How Senior Engineers Fix It

Senior engineers approach this by decoupling the data model from the rendering logic and using geometry to map interactions.

Implement Custom Hit Testing: Instead of relying on the default rectangle hit box, use Path.contains(point:) to determine if a touch falls within the visual slice.
Use Polar Coordinates: Convert the touch point (x, y) into (angle, radius) relative to the center of the circle. This allows precise matching of the tap to the start/end angles of a slice.
Decouple Visuals from Logic: Create a PieSliceShape struct conforming to Shape for the drawing. This allows reuse and better performance. The selection logic lives in the parent view, passed down via @Binding.
Optimize Animation: Use matchedGeometryEffect if transitioning between states to ensure smooth morphing of the “irregular” shapes, rather than redrawing paths on every frame.

Why Juniors Miss It

Junior developers struggle with this because it requires a mental shift from layout-based thinking to canvas-based thinking.

Lack of Geometry Awareness: They often don’t realize that taps are registered in a Cartesian coordinate system (rectangles), while pie charts are Polar (angles/radius).
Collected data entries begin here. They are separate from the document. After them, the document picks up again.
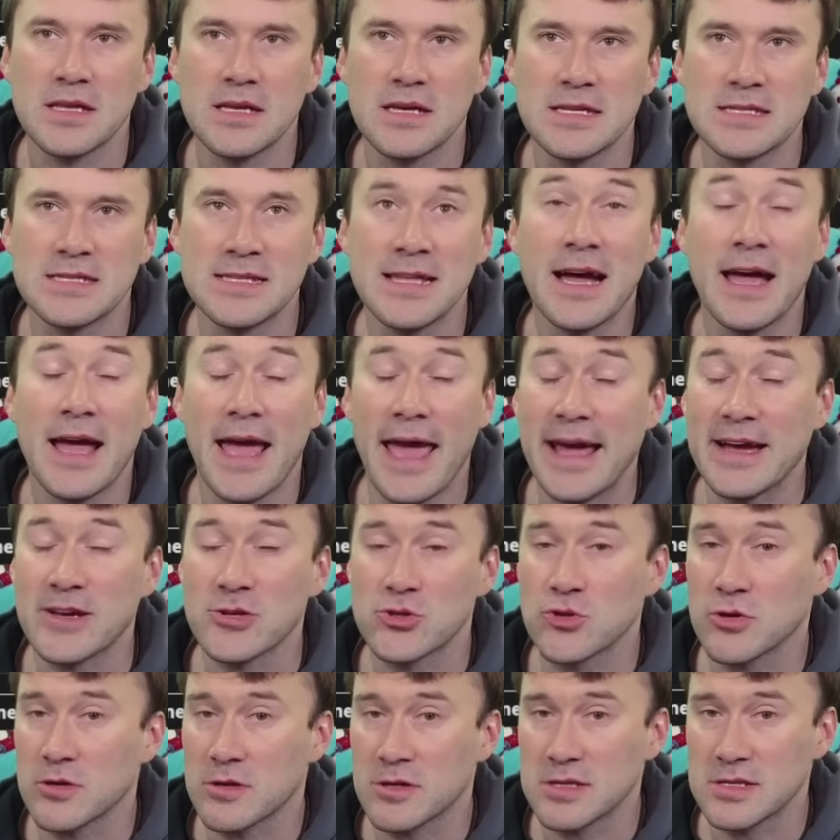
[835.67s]
it's not as
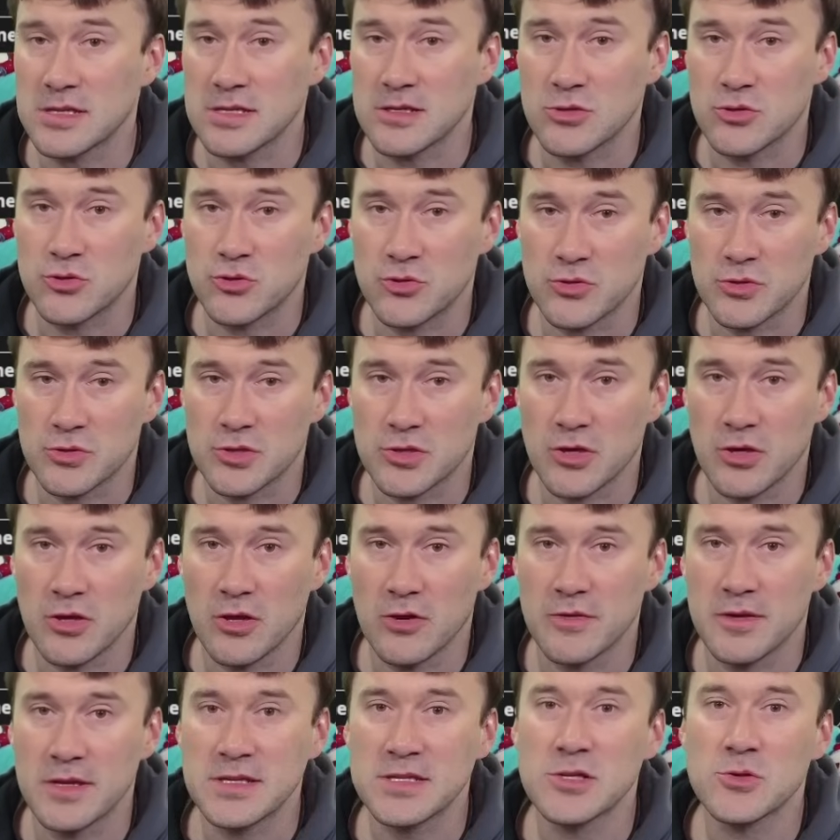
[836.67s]
strong as it is true
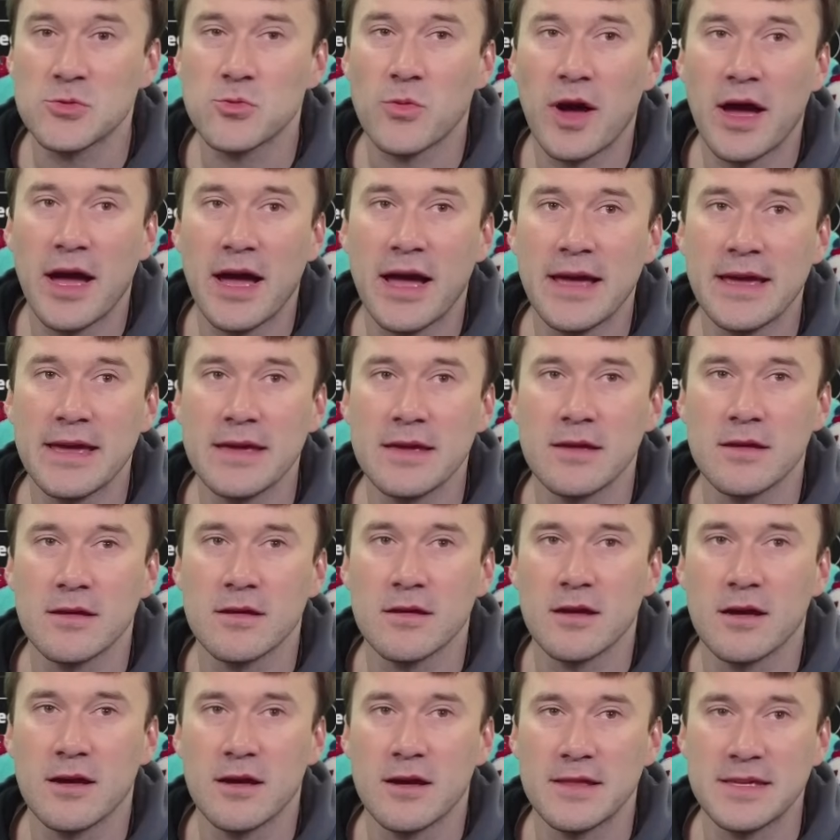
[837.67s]
solo. This is why
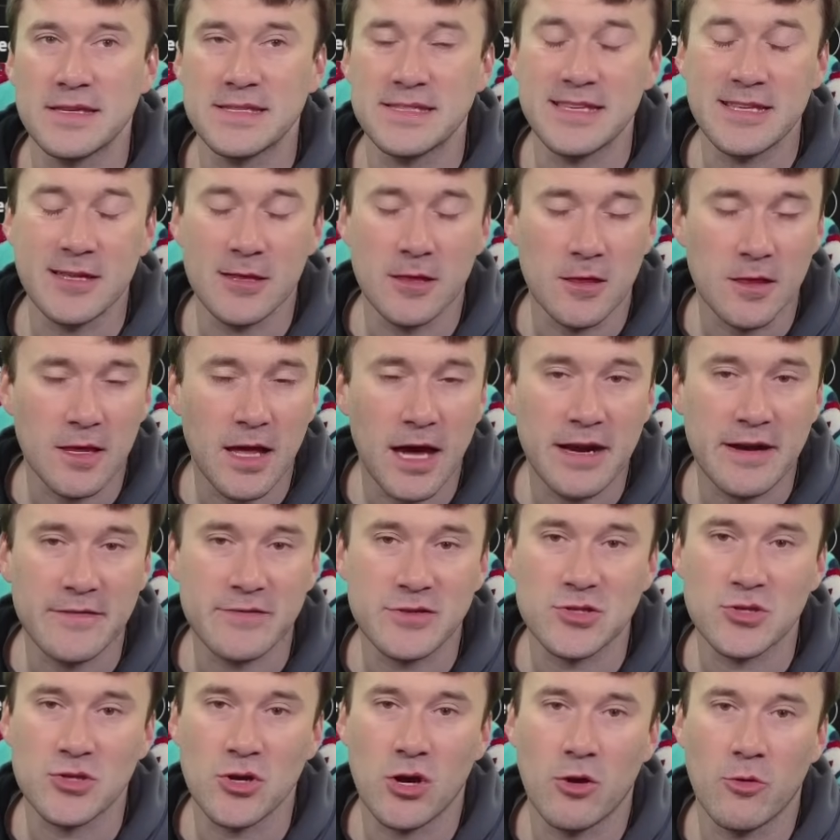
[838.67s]
uh, they did a lot of
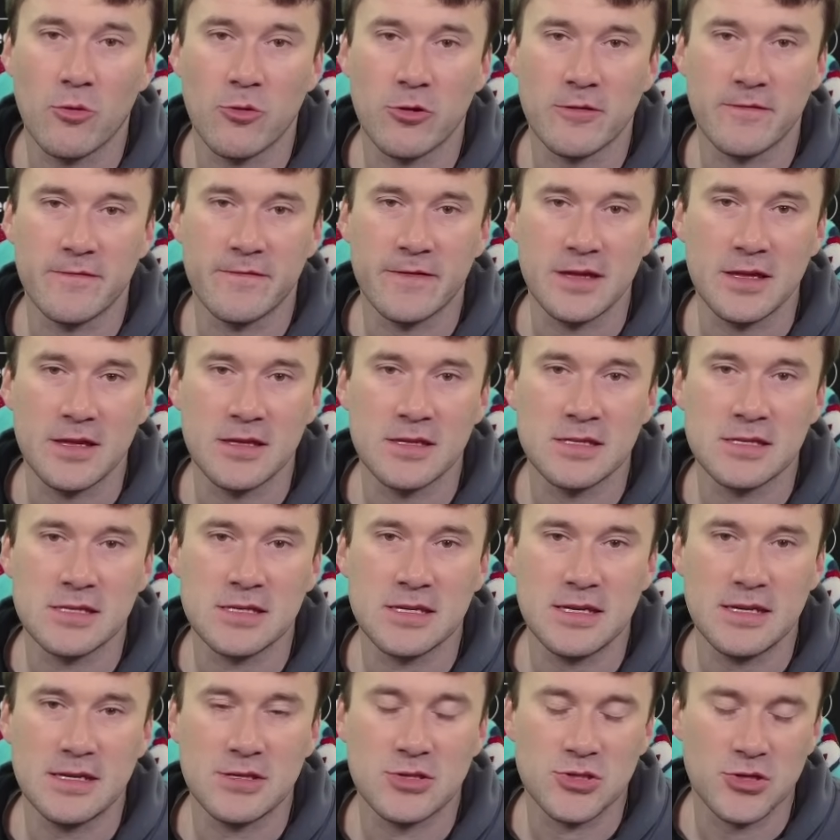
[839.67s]
stalwart villains,
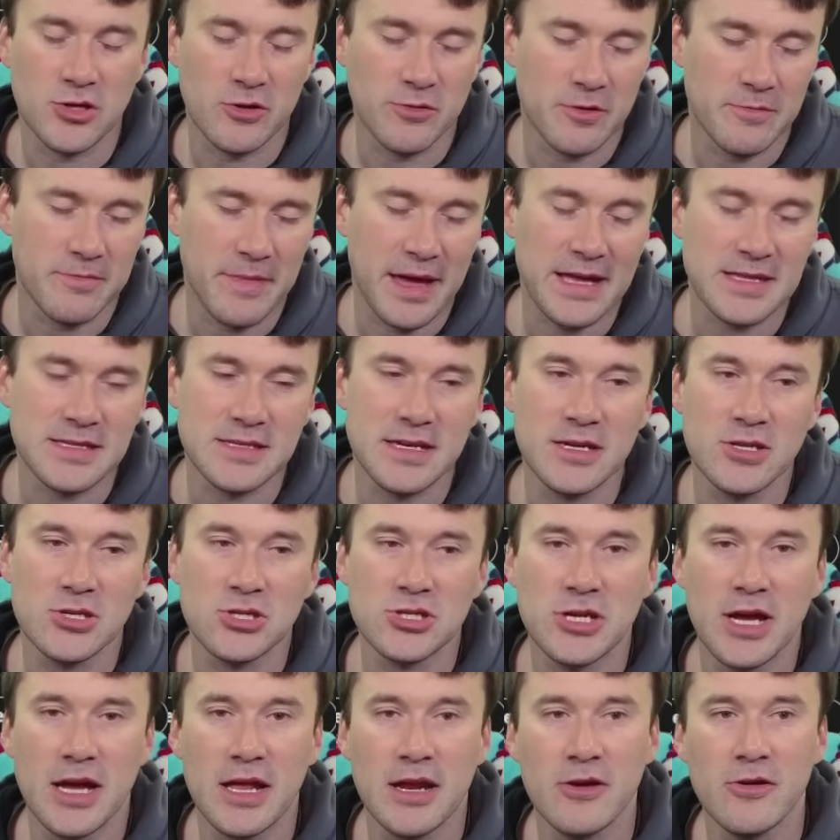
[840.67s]
starting with Mad Titan
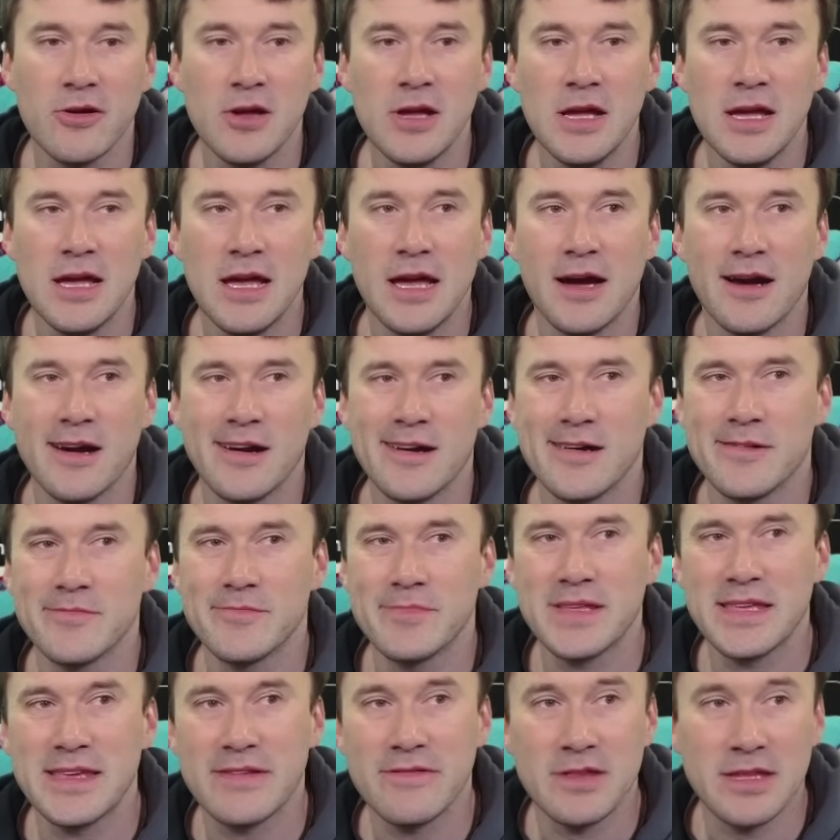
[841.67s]
Shadow. Um,
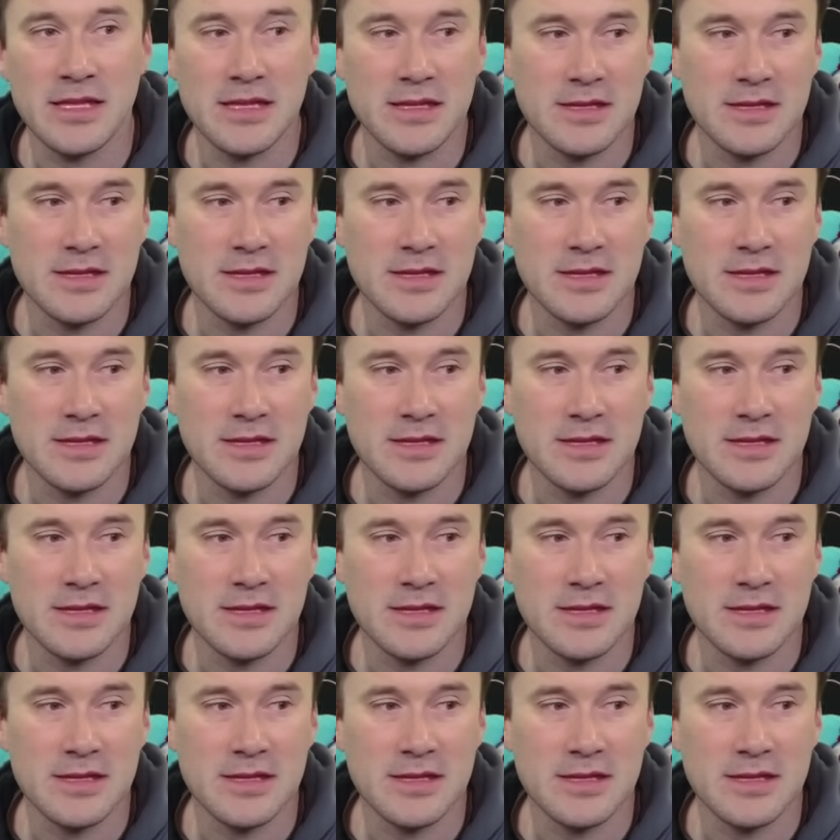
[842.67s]
evenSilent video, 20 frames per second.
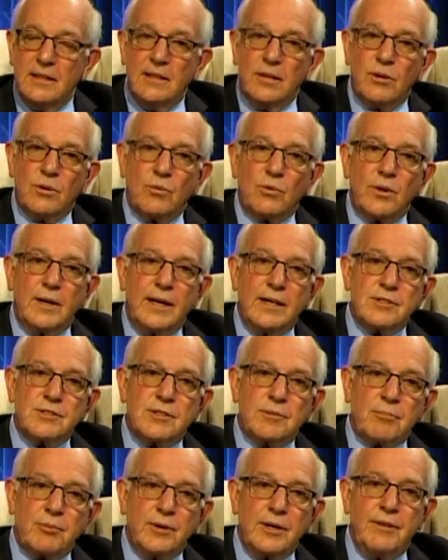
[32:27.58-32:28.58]
Whereas the
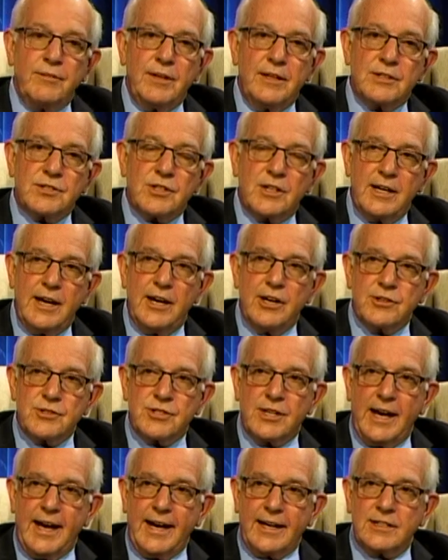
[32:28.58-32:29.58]
previous CARES
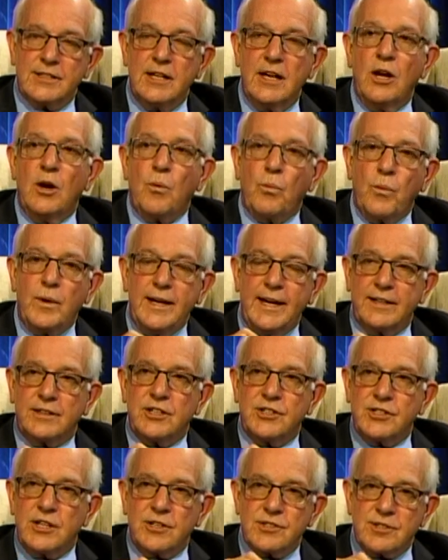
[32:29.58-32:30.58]
Act, we had to
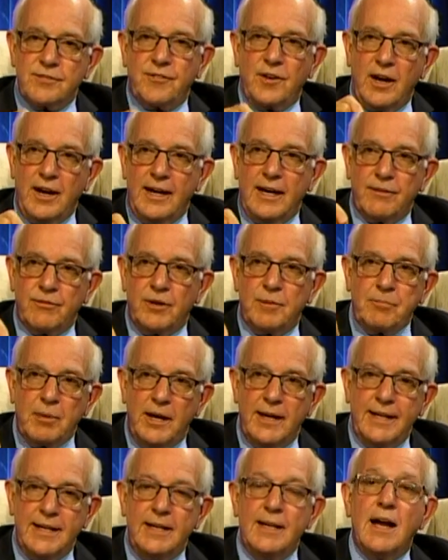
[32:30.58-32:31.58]
justify every
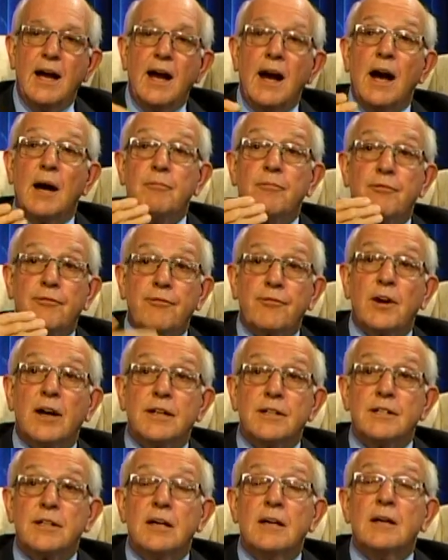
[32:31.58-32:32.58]
penny up
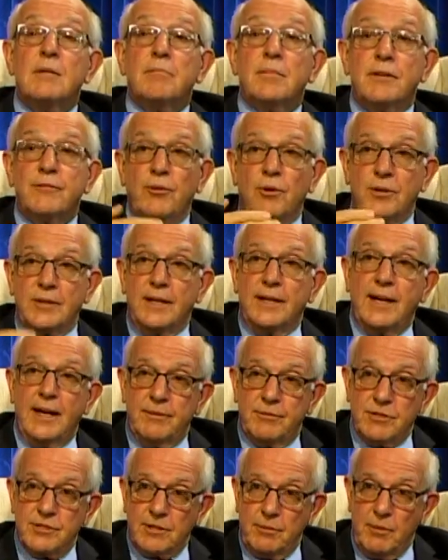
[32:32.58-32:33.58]
front before they gave
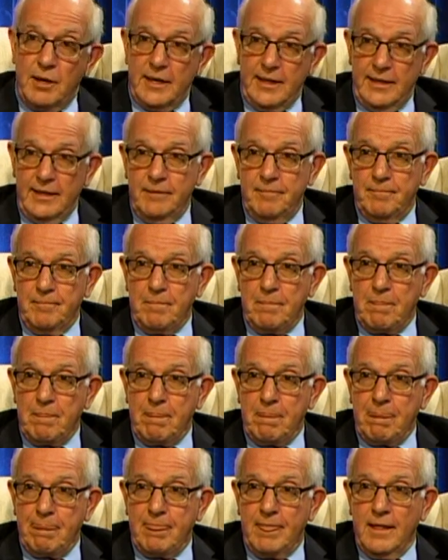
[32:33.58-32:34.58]
us the money.
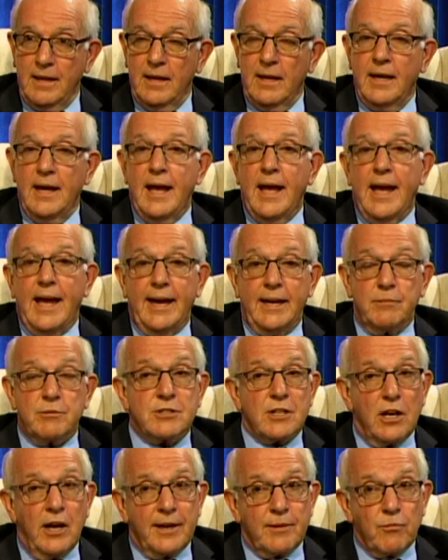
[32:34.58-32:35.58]
And it was a
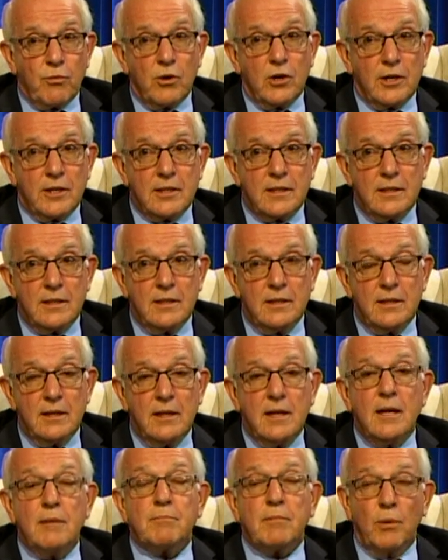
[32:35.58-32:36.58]
lot of work,
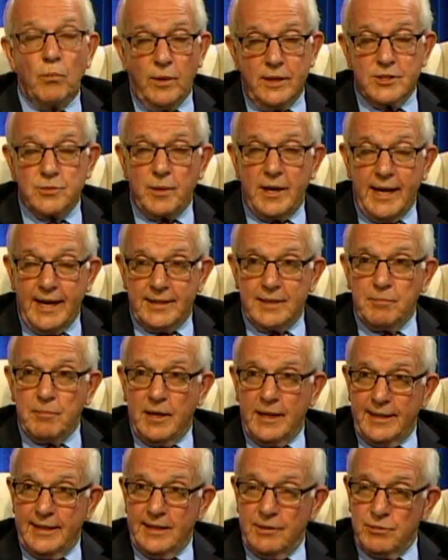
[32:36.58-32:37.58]
but once we had the
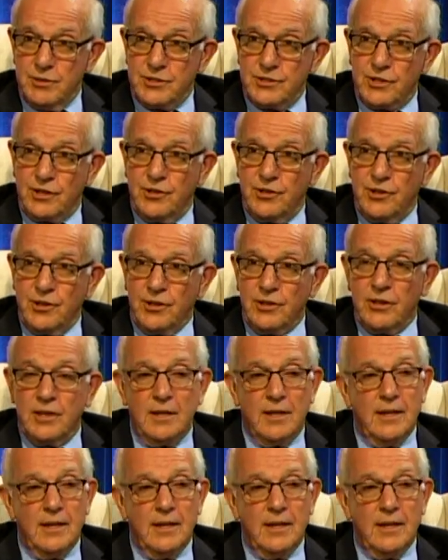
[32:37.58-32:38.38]
money, it was secure.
They forget to convert the coordinates.
Over-reliance on System Gestures: They expect .onTapGesture to “just work” on custom shapes without realizing the view’s frame (the bounding box) is what actually receives the touch, not the visible pixel data.
Ignoring the View Graph: They try to calculate the interaction logic inside the drawing block of the Path, but drawing logic (Path) is separate from the interaction hierarchy (View).
State Scope Issues: They often place the @State for selection inside the slice view rather than the parent container, making it impossible to enforce the “single selection” logic typically required in a pie chart.